Correlation vs Causation
Correlation
- Correlation describes a statistical relationship between two variables.
- When one variable changes, the other tends to change in a predictable way.
Height and Weight
- Positive Correlation: Taller people tend to weigh more.
- As height increases, weight tends to increase.
Hours Studied and Test Scores
- Positive Correlation: Students who study more hours tend to score higher on tests.
- As study time increases, test scores tend to increase.
Correlation does not imply that one variable causes the other to change.
Causation
- Causation means that one variable directly influences another.
- A change in one variable causes a change in the other.
Causation: A relationship where one variable directly influences another, causing a change in the second variable.
Smoking and Lung Cancer
- Causal Relationship: Smoking causes lung cancer.
- The chemicals in cigarettes damage lung tissue, leading to cancer.
Alcohol Consumption and Reaction Time
- Causal Relationship: Alcohol slows reaction time.
- Alcohol affects the central nervous system, reducing alertness.
Causation requires evidence that one variable directly influences the other.
Key Differences Between Correlation and Causation
- Directionality: Correlation does not specify which variable influences the other, whereas causation identifies a clear direction of influence.
- Third Variables: Correlation can be influenced by a third variable that affects both variables, whereas causation rules out third variables as the primary cause.
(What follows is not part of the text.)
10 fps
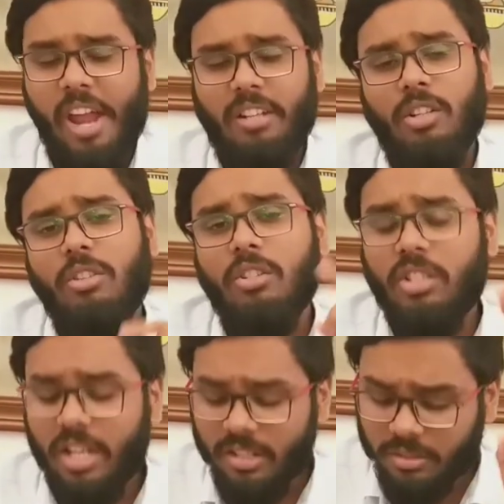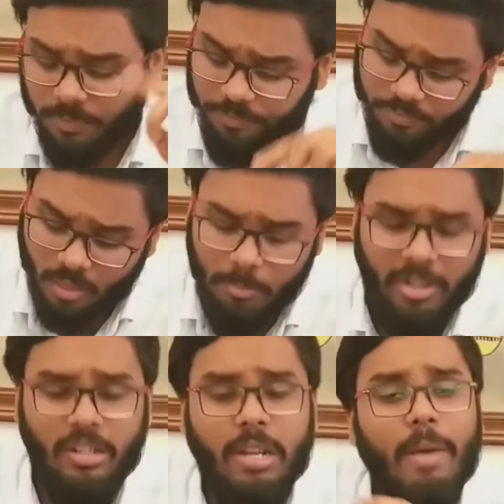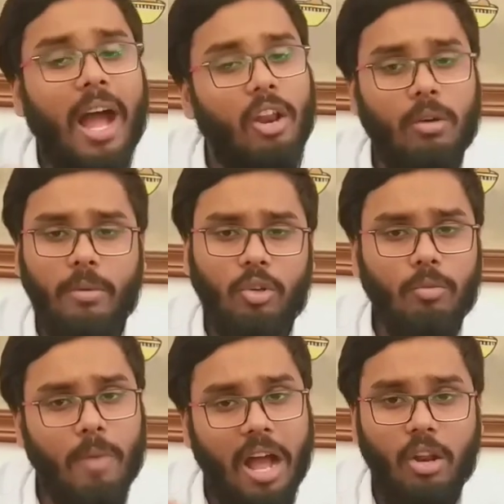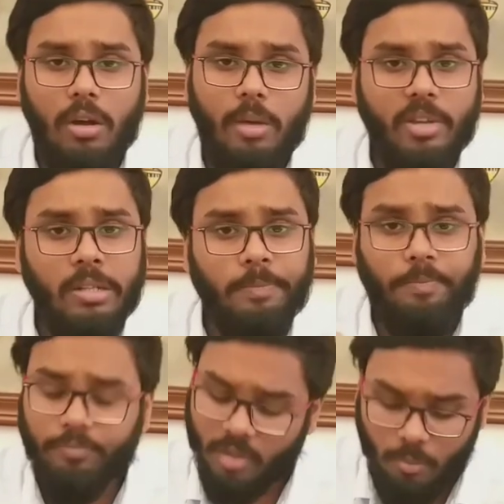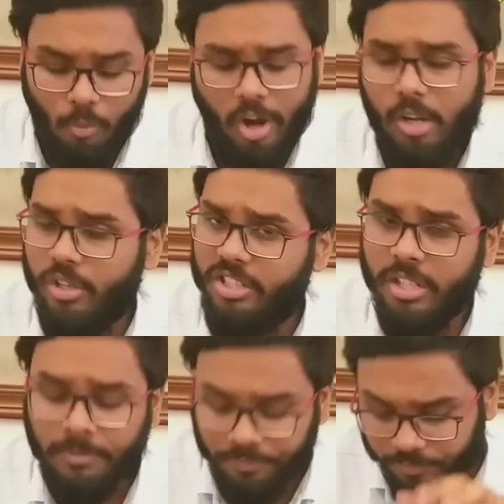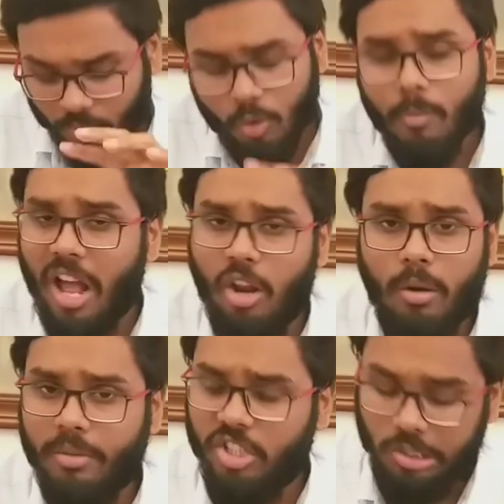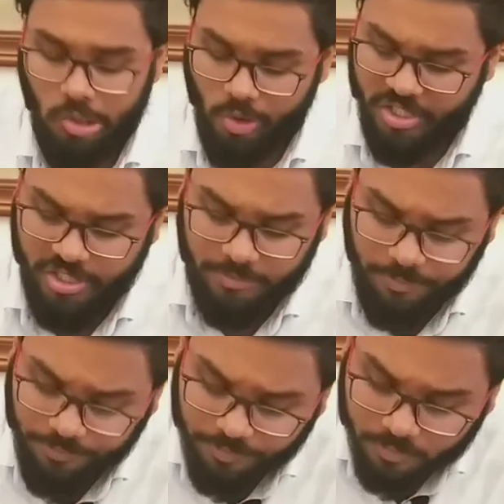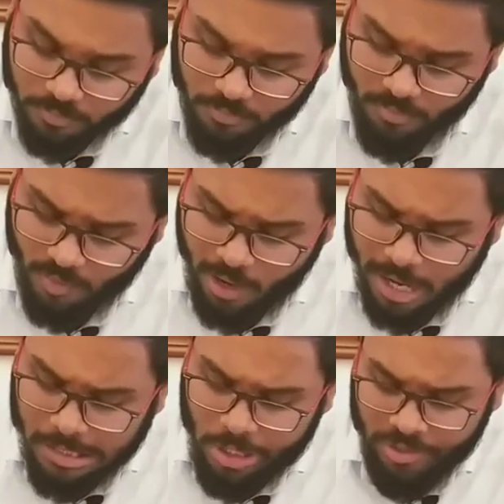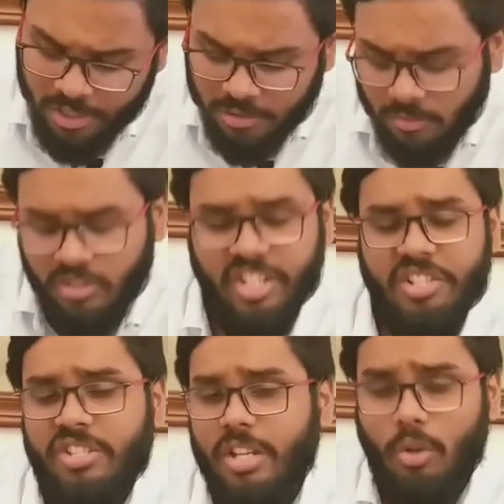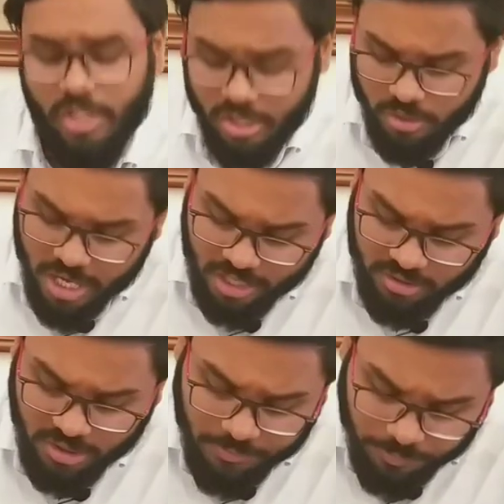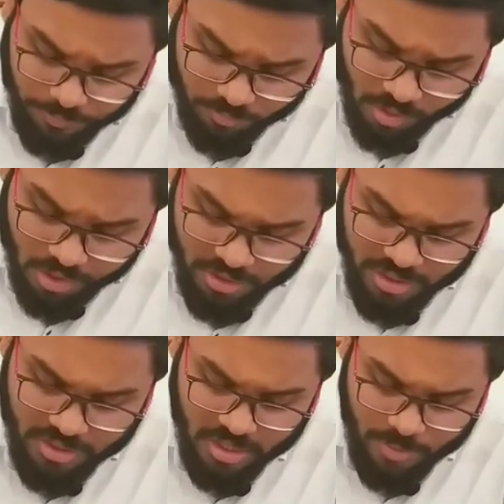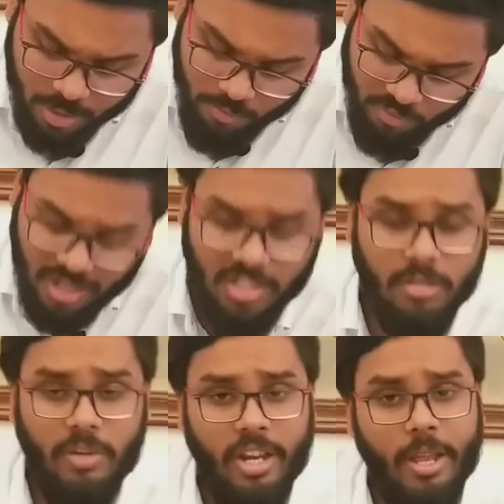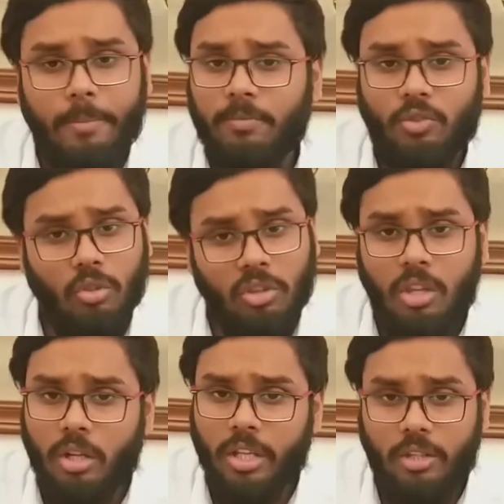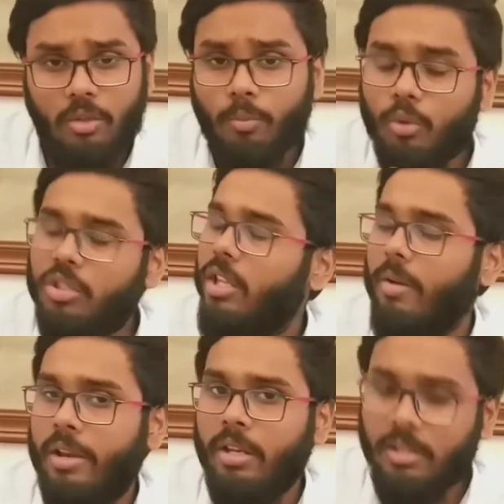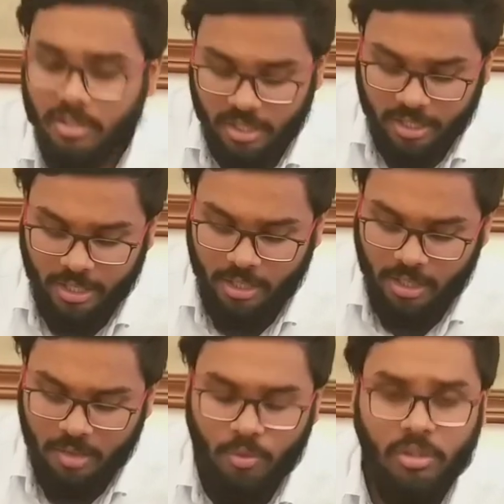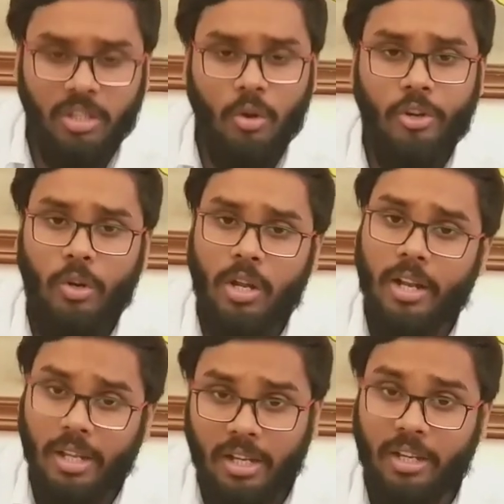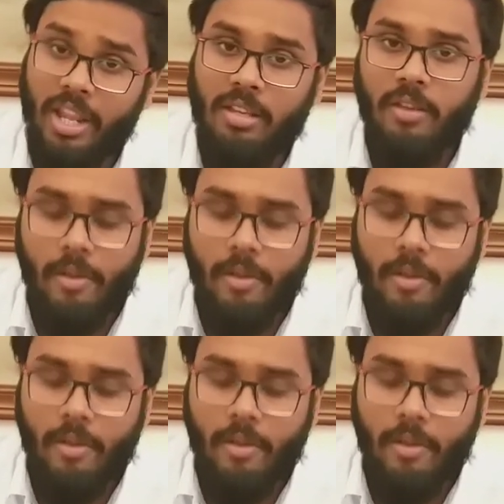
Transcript: একটা কথা হচ্ছে গাইজ মাটনটা ভালোভাবে খুব ভালোভাবে বয়েল হয়েছে খুব ভালোভাবেই সিদ্ধ হয়েছে আর টেস্টের কথায় যদি আসি টেস্টটা মানে আমি ফার্স্টবারে সত্যি কথা কিছু বুঝতে পারিনি যে এটার মধ্যে অনিয়ন গার্লিক নেই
- Predictability vs. Explanation: Correlation allows for prediction but does not explain why the relationship exists, whereas causation provides an explanation for the relationship.
The Third Variable Problem
If ice cream consumption and crime both increase in the summer, someone may infer that ice cream consumption causes crime.
However, both variables may increase due to the warmer weather.
Thus, weather is the third variable in this situation.
Think of correlation as two lines rising together on a graph, while causation is like one domino knocking over another.
Establishing Causation
- To establish causation, researchers use experimental methods.
- This involves manipulating one variable (the independent variable ) and observing its effect on another variable (the dependent variable).
Drug Trials
- Researchers test a new drug by giving it to one group and a placebo to another.
- If the drug group shows improvement, researchers can infer causation.
When Experiments Aren't Possible
- In some cases, experiments are not ethical or practical.
- Researchers rely on correlational studies to identify relationships.
Childhood Trauma and Mental Health
- Researchers cannot ethically expose children to trauma.
- Correlational studies examine the relationship between trauma and mental health outcomes.
Why Correlation is Still Valuable
- Prediction: Correlation allows researchers to predict outcomes. For example, knowing that exercise correlates with lower stress can inform health recommendations.
- Hypothesis Generation: Correlational studies help generate hypotheses for future research. Researchers can test these hypotheses in experimental studies.
- Ethical Considerations: Correlation is often the only option when experiments are unethical or impractical.
Reflection
- Can you explain the difference between correlation and causation?
- Why is correlation valuable in psychological research?
- How can researchers avoid the trap of assuming correlation implies causation?